# Service engine soon, grrr..... need ur help



## kidwithshirt (Aug 1, 2005)

hi people..

I have a nissan sentra 2000 with 60k about miliage...

I purchased this car from an used car dealer and it runs pretty smooth when we tested it, so i bought it.

After several hours of driving the Service engine soon light poped up.. I thought there was a serious problem but everything runs fine...

I went to a car repairing shop and did a test then i have the p0171 error code... I did some research and i found out its mostly costed by a malfunction of the o2 sensor...

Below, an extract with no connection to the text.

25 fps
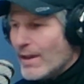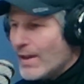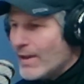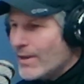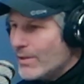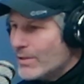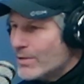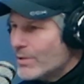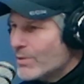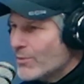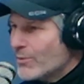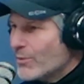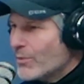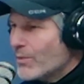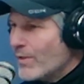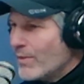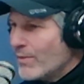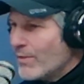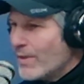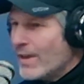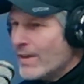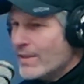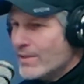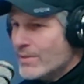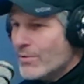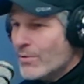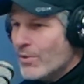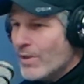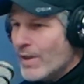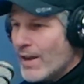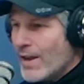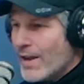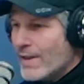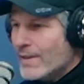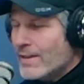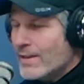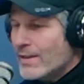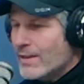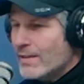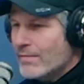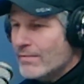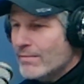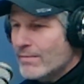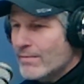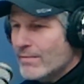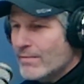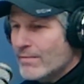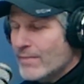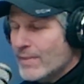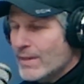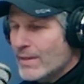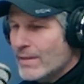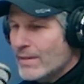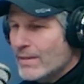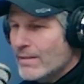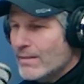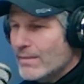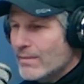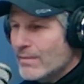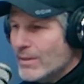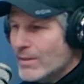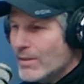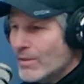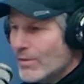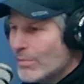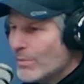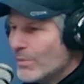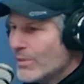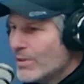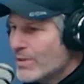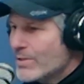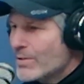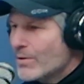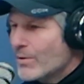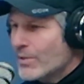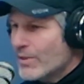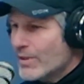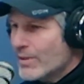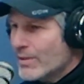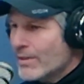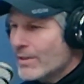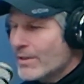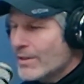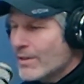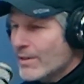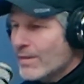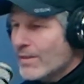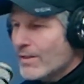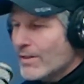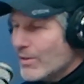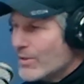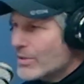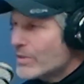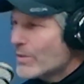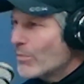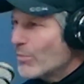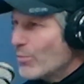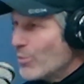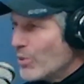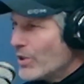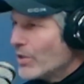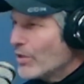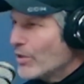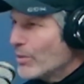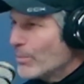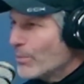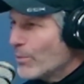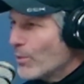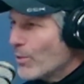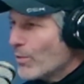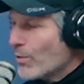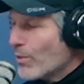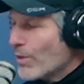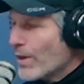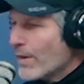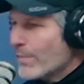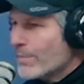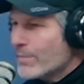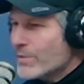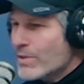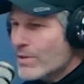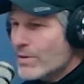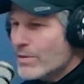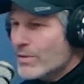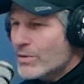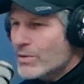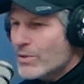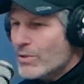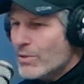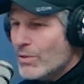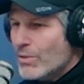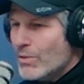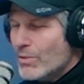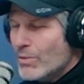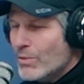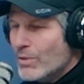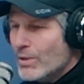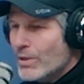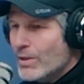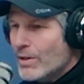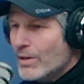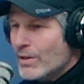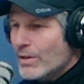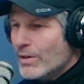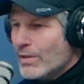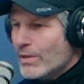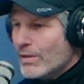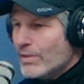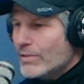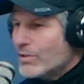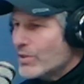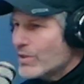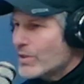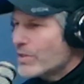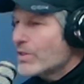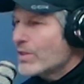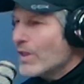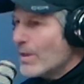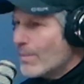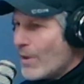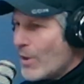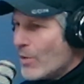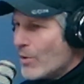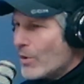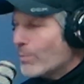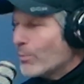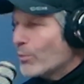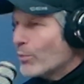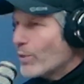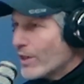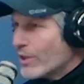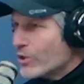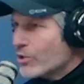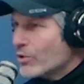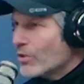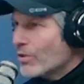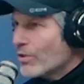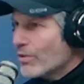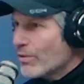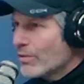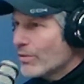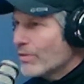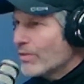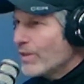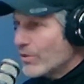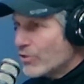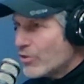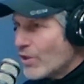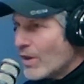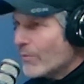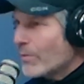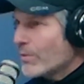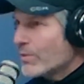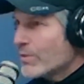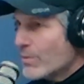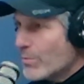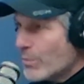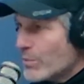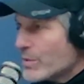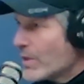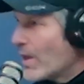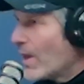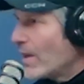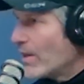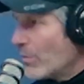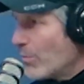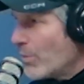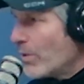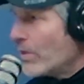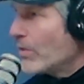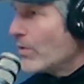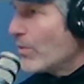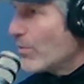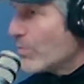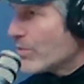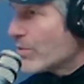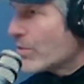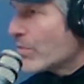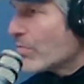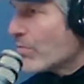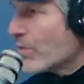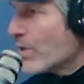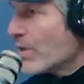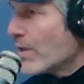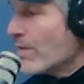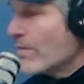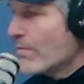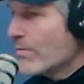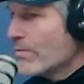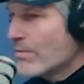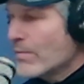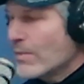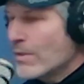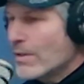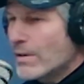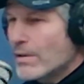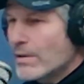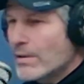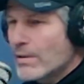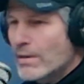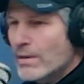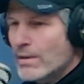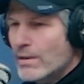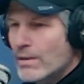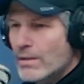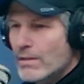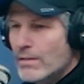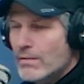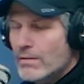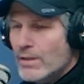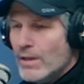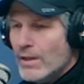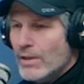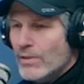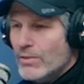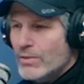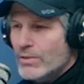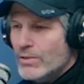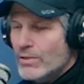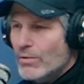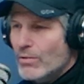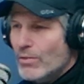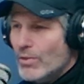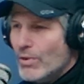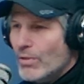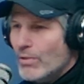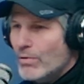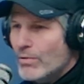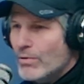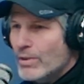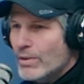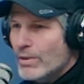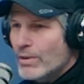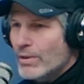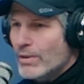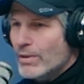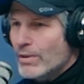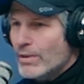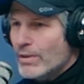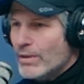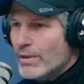the annals of, of high school hockey uh, here in Minnesota, there's some really good programs. So just the amount of pressure that Jefferson was on to win those three uh, titles in a row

So without spending tons of money and time, is there a way that i can fix or clean this sensor? or is the error costed by some other reasons?


----------



## Zac (Mar 10, 2004)

do you have a warranty? if so, they should absolutely, positively cover all of your problems.


----------



## kidwithshirt (Aug 1, 2005)

sorry no warranty on this car, i m trying to fix it by myself


----------



## ICP Sux0rZ! (Jan 10, 2005)

buy a new one?


----------



## kidwithshirt (Aug 1, 2005)

no i m not gonna spend more than 50 bucks or more on this little problem


----------



## ICP Sux0rZ! (Jan 10, 2005)

right.......cuz that makes sense


----------



## kidwithshirt (Aug 1, 2005)

lolz

I was trying to crack the o2 sensor open and i m stucked with one of those special hex-screws. do you know where i can get this special hex screwdriver?


----------



## ICP Sux0rZ! (Jan 10, 2005)

kidwithshirt said:


> lolz
> 
> I was trying to crack the o2 sensor open and i m stucked with one of those special hex-screws. do you know where i can get this special hex screwdriver?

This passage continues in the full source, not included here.